### RECORDS FOR THE TASK
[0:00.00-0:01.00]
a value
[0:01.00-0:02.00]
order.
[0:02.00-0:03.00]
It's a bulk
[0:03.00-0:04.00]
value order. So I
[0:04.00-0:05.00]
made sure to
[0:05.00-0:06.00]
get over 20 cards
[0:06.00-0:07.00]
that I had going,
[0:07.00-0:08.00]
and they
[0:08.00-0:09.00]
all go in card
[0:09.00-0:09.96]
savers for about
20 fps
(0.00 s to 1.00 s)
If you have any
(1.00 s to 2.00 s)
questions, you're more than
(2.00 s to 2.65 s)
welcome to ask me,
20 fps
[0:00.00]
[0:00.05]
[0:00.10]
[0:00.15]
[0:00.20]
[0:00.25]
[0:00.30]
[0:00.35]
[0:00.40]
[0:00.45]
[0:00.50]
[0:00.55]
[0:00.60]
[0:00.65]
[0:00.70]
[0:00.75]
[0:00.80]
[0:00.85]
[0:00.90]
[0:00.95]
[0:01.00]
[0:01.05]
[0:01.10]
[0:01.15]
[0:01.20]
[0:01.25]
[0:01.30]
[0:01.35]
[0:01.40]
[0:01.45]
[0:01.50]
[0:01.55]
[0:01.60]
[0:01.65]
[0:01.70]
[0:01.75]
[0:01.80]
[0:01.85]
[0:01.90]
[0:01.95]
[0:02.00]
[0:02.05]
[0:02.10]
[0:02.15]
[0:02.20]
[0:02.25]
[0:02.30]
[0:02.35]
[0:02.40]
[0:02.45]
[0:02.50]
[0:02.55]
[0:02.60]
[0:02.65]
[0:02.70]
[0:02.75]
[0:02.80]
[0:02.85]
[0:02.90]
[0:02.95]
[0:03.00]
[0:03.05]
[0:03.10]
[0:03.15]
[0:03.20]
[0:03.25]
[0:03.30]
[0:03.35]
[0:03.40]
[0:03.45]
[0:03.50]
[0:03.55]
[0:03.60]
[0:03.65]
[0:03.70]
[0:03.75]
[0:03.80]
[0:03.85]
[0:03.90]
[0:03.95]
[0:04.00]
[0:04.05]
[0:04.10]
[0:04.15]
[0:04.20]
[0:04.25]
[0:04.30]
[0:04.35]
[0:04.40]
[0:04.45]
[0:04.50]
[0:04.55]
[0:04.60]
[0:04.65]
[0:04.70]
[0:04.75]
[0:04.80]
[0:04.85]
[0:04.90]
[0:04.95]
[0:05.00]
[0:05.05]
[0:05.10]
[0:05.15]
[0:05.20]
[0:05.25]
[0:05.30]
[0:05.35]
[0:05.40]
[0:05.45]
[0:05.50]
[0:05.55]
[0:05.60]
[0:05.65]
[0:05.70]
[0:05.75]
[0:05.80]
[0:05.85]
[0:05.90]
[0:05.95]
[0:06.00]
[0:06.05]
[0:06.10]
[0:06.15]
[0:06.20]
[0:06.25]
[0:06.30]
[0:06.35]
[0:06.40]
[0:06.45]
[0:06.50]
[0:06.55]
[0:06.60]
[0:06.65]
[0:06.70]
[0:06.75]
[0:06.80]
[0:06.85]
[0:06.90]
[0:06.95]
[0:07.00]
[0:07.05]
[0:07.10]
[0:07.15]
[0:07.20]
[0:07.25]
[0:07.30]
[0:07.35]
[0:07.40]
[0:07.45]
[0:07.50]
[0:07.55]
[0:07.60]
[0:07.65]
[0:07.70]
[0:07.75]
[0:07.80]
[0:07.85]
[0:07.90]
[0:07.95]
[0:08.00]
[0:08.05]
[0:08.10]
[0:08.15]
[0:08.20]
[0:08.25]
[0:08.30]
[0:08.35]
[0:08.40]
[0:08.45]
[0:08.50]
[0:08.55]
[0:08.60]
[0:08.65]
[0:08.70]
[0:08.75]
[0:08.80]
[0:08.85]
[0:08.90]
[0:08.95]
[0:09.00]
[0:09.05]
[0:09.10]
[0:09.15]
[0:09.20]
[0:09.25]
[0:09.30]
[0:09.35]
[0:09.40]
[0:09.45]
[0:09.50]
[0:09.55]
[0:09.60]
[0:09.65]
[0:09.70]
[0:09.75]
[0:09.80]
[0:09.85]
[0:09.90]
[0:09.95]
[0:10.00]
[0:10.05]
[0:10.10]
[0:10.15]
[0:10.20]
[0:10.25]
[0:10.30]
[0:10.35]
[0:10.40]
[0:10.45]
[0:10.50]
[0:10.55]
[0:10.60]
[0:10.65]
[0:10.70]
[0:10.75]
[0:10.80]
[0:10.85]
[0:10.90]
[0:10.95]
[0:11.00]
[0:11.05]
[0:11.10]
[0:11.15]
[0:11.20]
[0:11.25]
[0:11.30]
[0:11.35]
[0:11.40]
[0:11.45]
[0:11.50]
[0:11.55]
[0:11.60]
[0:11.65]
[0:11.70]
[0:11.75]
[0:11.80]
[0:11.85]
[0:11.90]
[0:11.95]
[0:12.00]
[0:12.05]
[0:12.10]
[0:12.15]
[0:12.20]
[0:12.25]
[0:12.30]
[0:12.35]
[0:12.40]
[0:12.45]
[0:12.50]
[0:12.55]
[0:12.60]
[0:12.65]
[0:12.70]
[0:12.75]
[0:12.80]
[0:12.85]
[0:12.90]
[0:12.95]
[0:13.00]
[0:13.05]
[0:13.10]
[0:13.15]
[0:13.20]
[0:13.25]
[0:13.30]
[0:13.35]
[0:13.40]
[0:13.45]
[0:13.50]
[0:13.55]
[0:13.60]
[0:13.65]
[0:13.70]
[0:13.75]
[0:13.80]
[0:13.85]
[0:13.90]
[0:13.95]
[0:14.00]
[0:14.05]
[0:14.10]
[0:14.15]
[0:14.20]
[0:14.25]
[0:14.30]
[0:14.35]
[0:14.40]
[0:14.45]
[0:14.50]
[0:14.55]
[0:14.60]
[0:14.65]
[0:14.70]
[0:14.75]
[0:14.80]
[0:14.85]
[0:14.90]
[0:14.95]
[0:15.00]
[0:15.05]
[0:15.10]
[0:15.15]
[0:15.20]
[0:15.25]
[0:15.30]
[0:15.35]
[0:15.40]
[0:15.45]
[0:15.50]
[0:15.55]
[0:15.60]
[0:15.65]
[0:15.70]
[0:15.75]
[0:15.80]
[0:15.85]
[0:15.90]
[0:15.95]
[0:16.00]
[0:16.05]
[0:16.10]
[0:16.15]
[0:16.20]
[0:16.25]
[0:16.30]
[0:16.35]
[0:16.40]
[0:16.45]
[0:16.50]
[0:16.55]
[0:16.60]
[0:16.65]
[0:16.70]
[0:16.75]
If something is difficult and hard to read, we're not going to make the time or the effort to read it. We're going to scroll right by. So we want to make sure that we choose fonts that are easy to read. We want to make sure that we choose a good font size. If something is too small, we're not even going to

### PROBLEM STATEMENT
Please return the full listing exactly as it appears.

### SOLVED EXERCISE
[0:00.00-0:01.00]
a value
[0:01.00-0:02.00]
order.
[0:02.00-0:03.00]
It's a bulk
[0:03.00-0:04.00]
value order. So I
[0:04.00-0:05.00]
made sure to
[0:05.00-0:06.00]
get over 20 cards
[0:06.00-0:07.00]
that I had going,
[0:07.00-0:08.00]
and they
[0:08.00-0:09.00]
all go in card
[0:09.00-0:09.96]
savers for about
20 fps
(0.00 s to 1.00 s)
If you have any
(1.00 s to 2.00 s)
questions, you're more than
(2.00 s to 2.65 s)
welcome to ask me,
20 fps
[0:00.00]
[0:00.05]
[0:00.10]
[0:00.15]
[0:00.20]
[0:00.25]
[0:00.30]
[0:00.35]
[0:00.40]
[0:00.45]
[0:00.50]
[0:00.55]
[0:00.60]
[0:00.65]
[0:00.70]
[0:00.75]
[0:00.80]
[0:00.85]
[0:00.90]
[0:00.95]
[0:01.00]
[0:01.05]
[0:01.10]
[0:01.15]
[0:01.20]
[0:01.25]
[0:01.30]
[0:01.35]
[0:01.40]
[0:01.45]
[0:01.50]
[0:01.55]
[0:01.60]
[0:01.65]
[0:01.70]
[0:01.75]
[0:01.80]
[0:01.85]
[0:01.90]
[0:01.95]
[0:02.00]
[0:02.05]
[0:02.10]
[0:02.15]
[0:02.20]
[0:02.25]
[0:02.30]
[0:02.35]
[0:02.40]
[0:02.45]
[0:02.50]
[0:02.55]
[0:02.60]
[0:02.65]
[0:02.70]
[0:02.75]
[0:02.80]
[0:02.85]
[0:02.90]
[0:02.95]
[0:03.00]
[0:03.05]
[0:03.10]
[0:03.15]
[0:03.20]
[0:03.25]
[0:03.30]
[0:03.35]
[0:03.40]
[0:03.45]
[0:03.50]
[0:03.55]
[0:03.60]
[0:03.65]
[0:03.70]
[0:03.75]
[0:03.80]
[0:03.85]
[0:03.90]
[0:03.95]
[0:04.00]
[0:04.05]
[0:04.10]
[0:04.15]
[0:04.20]
[0:04.25]
[0:04.30]
[0:04.35]
[0:04.40]
[0:04.45]
[0:04.50]
[0:04.55]
[0:04.60]
[0:04.65]
[0:04.70]
[0:04.75]
[0:04.80]
[0:04.85]
[0:04.90]
[0:04.95]
[0:05.00]
[0:05.05]
[0:05.10]
[0:05.15]
[0:05.20]
[0:05.25]
[0:05.30]
[0:05.35]
[0:05.40]
[0:05.45]
[0:05.50]
[0:05.55]
[0:05.60]
[0:05.65]
[0:05.70]
[0:05.75]
[0:05.80]
[0:05.85]
[0:05.90]
[0:05.95]
[0:06.00]
[0:06.05]
[0:06.10]
[0:06.15]
[0:06.20]
[0:06.25]
[0:06.30]
[0:06.35]
[0:06.40]
[0:06.45]
[0:06.50]
[0:06.55]
[0:06.60]
[0:06.65]
[0:06.70]
[0:06.75]
[0:06.80]
[0:06.85]
[0:06.90]
[0:06.95]
[0:07.00]
[0:07.05]
[0:07.10]
[0:07.15]
[0:07.20]
[0:07.25]
[0:07.30]
[0:07.35]
[0:07.40]
[0:07.45]
[0:07.50]
[0:07.55]
[0:07.60]
[0:07.65]
[0:07.70]
[0:07.75]
[0:07.80]
[0:07.85]
[0:07.90]
[0:07.95]
[0:08.00]
[0:08.05]
[0:08.10]
[0:08.15]
[0:08.20]
[0:08.25]
[0:08.30]
[0:08.35]
[0:08.40]
[0:08.45]
[0:08.50]
[0:08.55]
[0:08.60]
[0:08.65]
[0:08.70]
[0:08.75]
[0:08.80]
[0:08.85]
[0:08.90]
[0:08.95]
[0:09.00]
[0:09.05]
[0:09.10]
[0:09.15]
[0:09.20]
[0:09.25]
[0:09.30]
[0:09.35]
[0:09.40]
[0:09.45]
[0:09.50]
[0:09.55]
[0:09.60]
[0:09.65]
[0:09.70]
[0:09.75]
[0:09.80]
[0:09.85]
[0:09.90]
[0:09.95]
[0:10.00]
[0:10.05]
[0:10.10]
[0:10.15]
[0:10.20]
[0:10.25]
[0:10.30]
[0:10.35]
[0:10.40]
[0:10.45]
[0:10.50]
[0:10.55]
[0:10.60]
[0:10.65]
[0:10.70]
[0:10.75]
[0:10.80]
[0:10.85]
[0:10.90]
[0:10.95]
[0:11.00]
[0:11.05]
[0:11.10]
[0:11.15]
[0:11.20]
[0:11.25]
[0:11.30]
[0:11.35]
[0:11.40]
[0:11.45]
[0:11.50]
[0:11.55]
[0:11.60]
[0:11.65]
[0:11.70]
[0:11.75]
[0:11.80]
[0:11.85]
[0:11.90]
[0:11.95]
[0:12.00]
[0:12.05]
[0:12.10]
[0:12.15]
[0:12.20]
[0:12.25]
[0:12.30]
[0:12.35]
[0:12.40]
[0:12.45]
[0:12.50]
[0:12.55]
[0:12.60]
[0:12.65]
[0:12.70]
[0:12.75]
[0:12.80]
[0:12.85]
[0:12.90]
[0:12.95]
[0:13.00]
[0:13.05]
[0:13.10]
[0:13.15]
[0:13.20]
[0:13.25]
[0:13.30]
[0:13.35]
[0:13.40]
[0:13.45]
[0:13.50]
[0:13.55]
[0:13.60]
[0:13.65]
[0:13.70]
[0:13.75]
[0:13.80]
[0:13.85]
[0:13.90]
[0:13.95]
[0:14.00]
[0:14.05]
[0:14.10]
[0:14.15]
[0:14.20]
[0:14.25]
[0:14.30]
[0:14.35]
[0:14.40]
[0:14.45]
[0:14.50]
[0:14.55]
[0:14.60]
[0:14.65]
[0:14.70]
[0:14.75]
[0:14.80]
[0:14.85]
[0:14.90]
[0:14.95]
[0:15.00]
[0:15.05]
[0:15.10]
[0:15.15]
[0:15.20]
[0:15.25]
[0:15.30]
[0:15.35]
[0:15.40]
[0:15.45]
[0:15.50]
[0:15.55]
[0:15.60]
[0:15.65]
[0:15.70]
[0:15.75]
[0:15.80]
[0:15.85]
[0:15.90]
[0:15.95]
[0:16.00]
[0:16.05]
[0:16.10]
[0:16.15]
[0:16.20]
[0:16.25]
[0:16.30]
[0:16.35]
[0:16.40]
[0:16.45]
[0:16.50]
[0:16.55]
[0:16.60]
[0:16.65]
[0:16.70]
[0:16.75]
If something is difficult and hard to read, we're not going to make the time or the effort to read it. We're going to scroll right by. So we want to make sure that we choose fonts that are easy to read. We want to make sure that we choose a good font size. If something is too small, we're not even going to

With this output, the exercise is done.